Clark Emma M, Ness Andy, Tobias Jon H
Community Based Medicine, University of Bristol, United Kingdom.
J Bone Miner Res. 2005 Dec;20(12):2082-9. doi: 10.1359/JBMR.050808. Epub 2005 Aug 8.
We studied relationships between social position of the mother in pregnancy and bone mass of the child at age 9.9 years. The tendency for social position to increase bone area and bone mass through a positive influence on height was opposed by a negative effect of social position on weight and fat mass.
Evidence that social factors influence skeletal growth raises the possibility that bone mass acquisition in childhood is socially determined.
To clarify the role of social factors in bone mass acquisition in childhood, we studied relationships between these variables in the Avon Longitudinal Study of Parents and Children (ALSPAC). Measures of the mother's social position during pregnancy were linked to DXA results obtained at age 9.9 years in 6,702 children. Linear regression analyses were carried out after adjusting for age and gender. Because social position may affect height and weight of the child, analyses were repeated after adjusting for these additional variables.
Measures of social position in pregnancy were unrelated to total body BMC in analyses adjusted for age and gender alone. However, after adjusting for height, which was positively related to social position, a strong negative association was observed between BMC and housing tenure (p < 0.001), maternal education (p < 0.001), paternal education (p < 0.001), and social class (p < 0.001). Similar results were obtained for bone area. After adjusting for weight as well as height, an association between social position and BMC and bone area was no longer observed. Hence, social position seems to exert opposing height- and weight-dependent effects on BMC and bone area in childhood. In further analyses, we found that adjusting for fat mass of the child led to similar results to those obtained with weight.
Social position in childhood seems to be positively related to bone mass acquisition in childhood as a consequence of enhanced gain in height (i.e., longitudinal growth). However, this influence is counteracted by the tendency for increased fat deposition in those from a lower social position to increase bone area, presumably reflecting the stimulation of appositional bone growth.
我们研究了孕期母亲的社会地位与9.9岁儿童骨量之间的关系。社会地位通过对身高的积极影响来增加骨面积和骨量的趋势,被社会地位对体重和脂肪量的负面影响所抵消。

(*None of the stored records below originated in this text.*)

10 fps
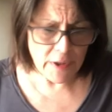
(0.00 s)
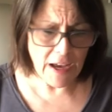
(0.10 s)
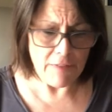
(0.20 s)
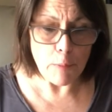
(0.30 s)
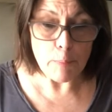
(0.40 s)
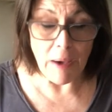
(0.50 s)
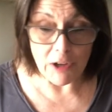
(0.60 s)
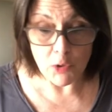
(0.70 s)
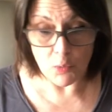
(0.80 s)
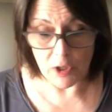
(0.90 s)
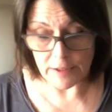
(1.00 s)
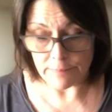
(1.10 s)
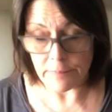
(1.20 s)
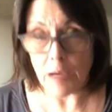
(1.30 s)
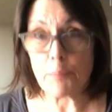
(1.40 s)
have a better
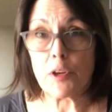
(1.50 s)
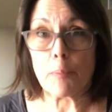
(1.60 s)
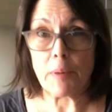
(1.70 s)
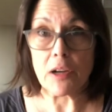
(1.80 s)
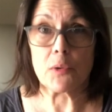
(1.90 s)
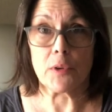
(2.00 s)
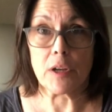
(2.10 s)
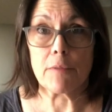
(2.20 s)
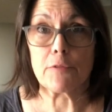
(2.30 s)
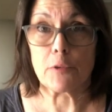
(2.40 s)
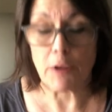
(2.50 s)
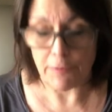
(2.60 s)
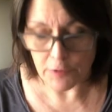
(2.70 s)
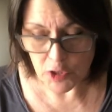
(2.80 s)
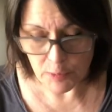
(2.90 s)
one. I put a better one up for
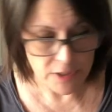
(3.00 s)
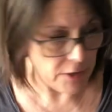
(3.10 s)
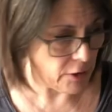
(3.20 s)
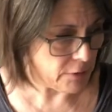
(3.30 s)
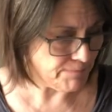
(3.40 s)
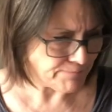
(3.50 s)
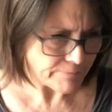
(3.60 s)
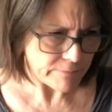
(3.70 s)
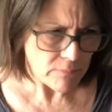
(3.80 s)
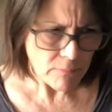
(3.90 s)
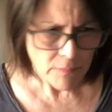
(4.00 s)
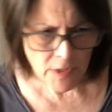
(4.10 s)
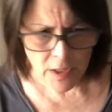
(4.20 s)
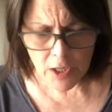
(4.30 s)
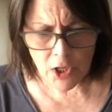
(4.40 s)
reference material.
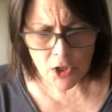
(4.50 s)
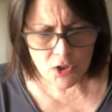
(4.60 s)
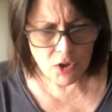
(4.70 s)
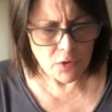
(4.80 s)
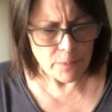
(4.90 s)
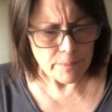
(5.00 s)
So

社会因素影响骨骼生长的证据表明,儿童期骨量的获得可能受社会因素决定。
为阐明社会因素在儿童期骨量获得中的作用,我们在阿冯父母与儿童纵向研究(ALSPAC)中研究了这些变量之间的关系。孕期母亲社会地位的测量指标与6702名儿童9.9岁时获得的双能X线吸收法(DXA)结果相关联。在调整年龄和性别后进行线性回归分析。由于社会地位可能影响儿童的身高和体重,在调整这些额外变量后重复进行分析。
仅在调整年龄和性别的分析中,孕期社会地位的测量指标与全身骨矿含量(BMC)无关。然而,在调整与社会地位呈正相关的身高后,观察到BMC与住房保有情况(p < 0.001)、母亲教育程度(p < 0.001)、父亲教育程度(p < 0.001)和社会阶层(p < 0.001)之间存在强烈的负相关。骨面积也得到了类似结果。在调整体重以及身高后,未再观察到社会地位与BMC和骨面积之间的关联。因此,社会地位似乎在儿童期对BMC和骨面积产生相反的、依赖于身高和体重的影响。在进一步分析中,我们发现调整儿童的脂肪量会得到与调整体重时相似的结果。
儿童期的社会地位似乎因身高增长增加(即纵向生长)而与儿童期骨量获得呈正相关。然而,这种影响被社会地位较低者脂肪沉积增加从而增加骨面积的趋势所抵消,这可能反映了对骨表面生长的刺激。